◆ Work task:
Only one stretch of the data should be retyped: the lines from the line containing "(0.00 s to 1.07 s)" through the line containing "Word for word: it's". Keep pictures out of it.

Start of Given information

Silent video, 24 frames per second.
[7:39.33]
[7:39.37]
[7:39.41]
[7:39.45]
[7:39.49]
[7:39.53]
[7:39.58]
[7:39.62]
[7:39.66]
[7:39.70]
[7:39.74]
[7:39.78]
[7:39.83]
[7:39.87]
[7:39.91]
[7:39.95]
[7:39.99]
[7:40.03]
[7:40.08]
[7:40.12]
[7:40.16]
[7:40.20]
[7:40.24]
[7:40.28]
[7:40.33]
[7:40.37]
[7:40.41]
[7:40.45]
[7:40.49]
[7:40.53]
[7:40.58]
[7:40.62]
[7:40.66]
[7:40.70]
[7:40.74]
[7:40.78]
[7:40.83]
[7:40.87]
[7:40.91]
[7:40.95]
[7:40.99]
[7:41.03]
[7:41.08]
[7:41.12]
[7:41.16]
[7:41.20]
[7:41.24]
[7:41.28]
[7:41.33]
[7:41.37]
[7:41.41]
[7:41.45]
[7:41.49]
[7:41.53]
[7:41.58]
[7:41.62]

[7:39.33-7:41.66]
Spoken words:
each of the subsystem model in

End of Given information
Start of Given information

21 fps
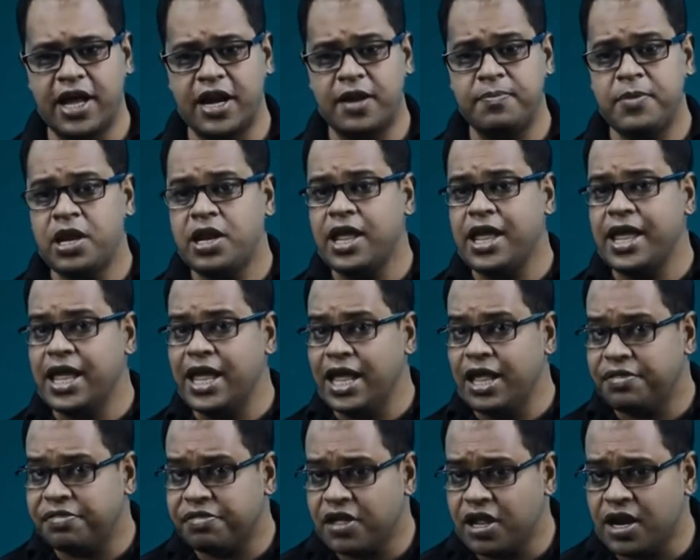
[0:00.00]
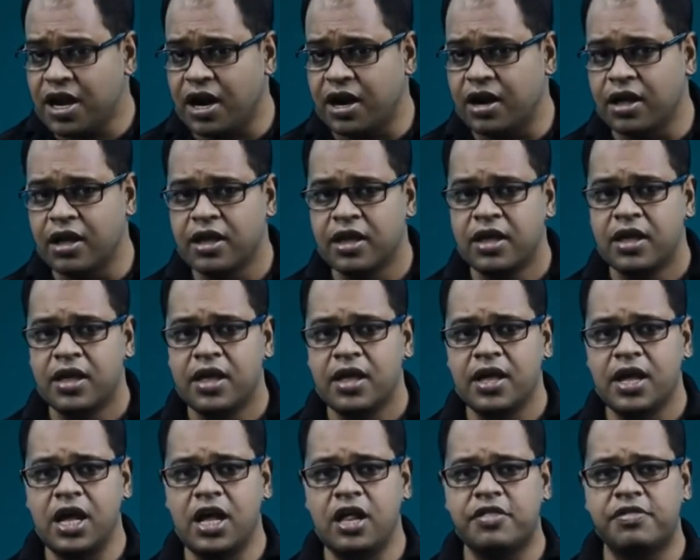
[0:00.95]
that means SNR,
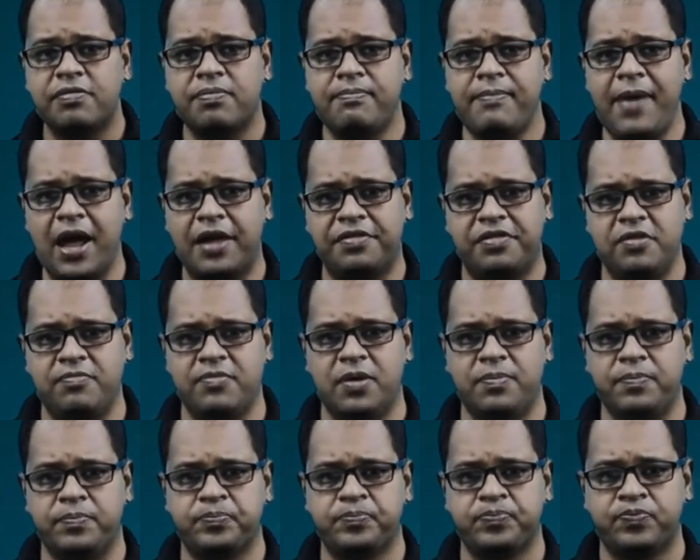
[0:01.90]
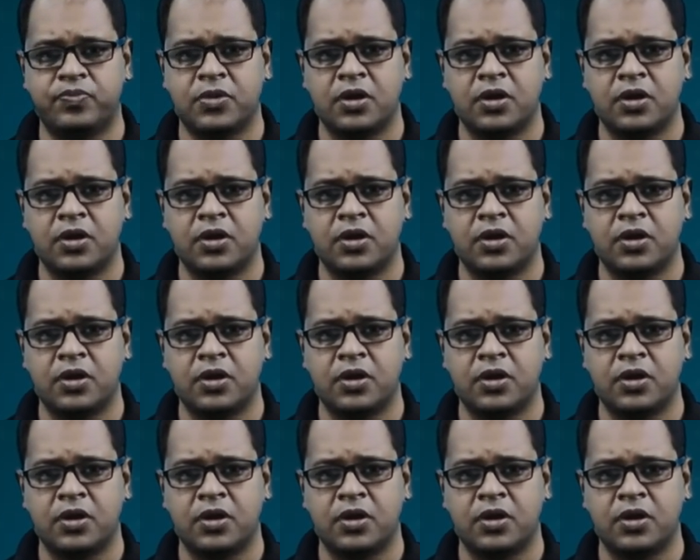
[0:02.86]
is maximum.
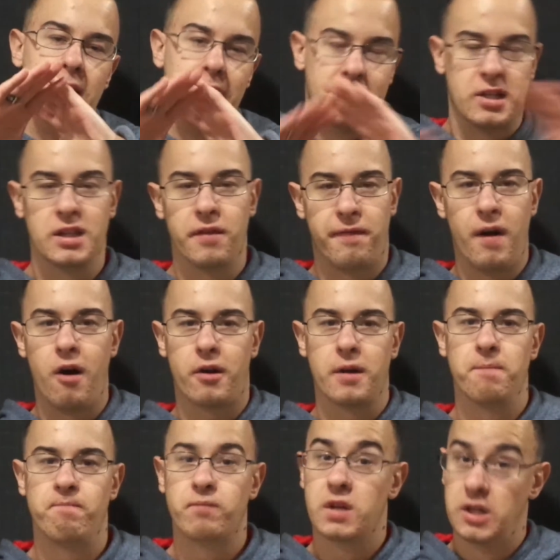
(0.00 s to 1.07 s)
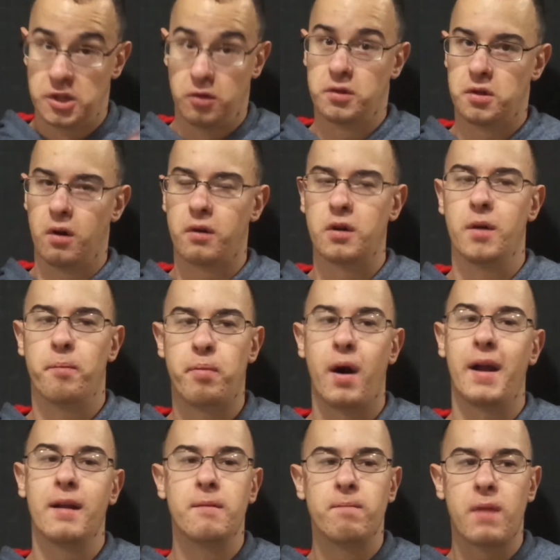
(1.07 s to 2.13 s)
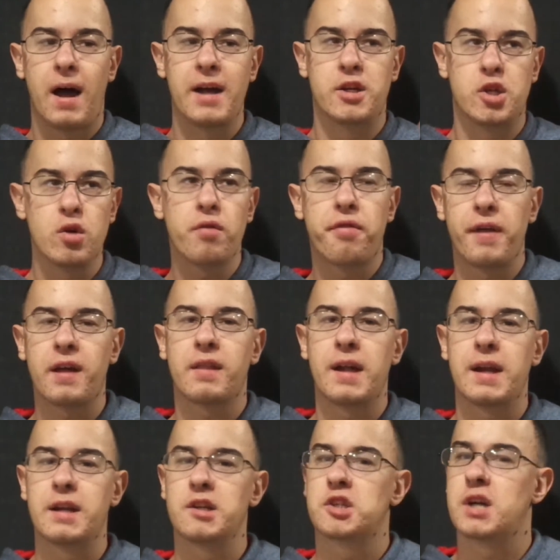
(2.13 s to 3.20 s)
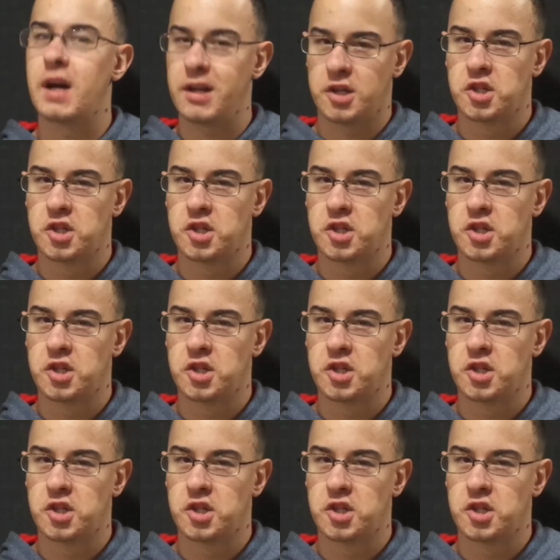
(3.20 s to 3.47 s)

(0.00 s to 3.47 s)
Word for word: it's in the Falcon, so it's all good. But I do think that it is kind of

End of Given information

◆ The completed task:
(0.00 s to 1.07 s)
(1.07 s to 2.13 s)
(2.13 s to 3.20 s)
(3.20 s to 3.47 s)

(0.00 s to 3.47 s)
Word for word: it's in the Falcon, so it's all good. But I do think that it is kind of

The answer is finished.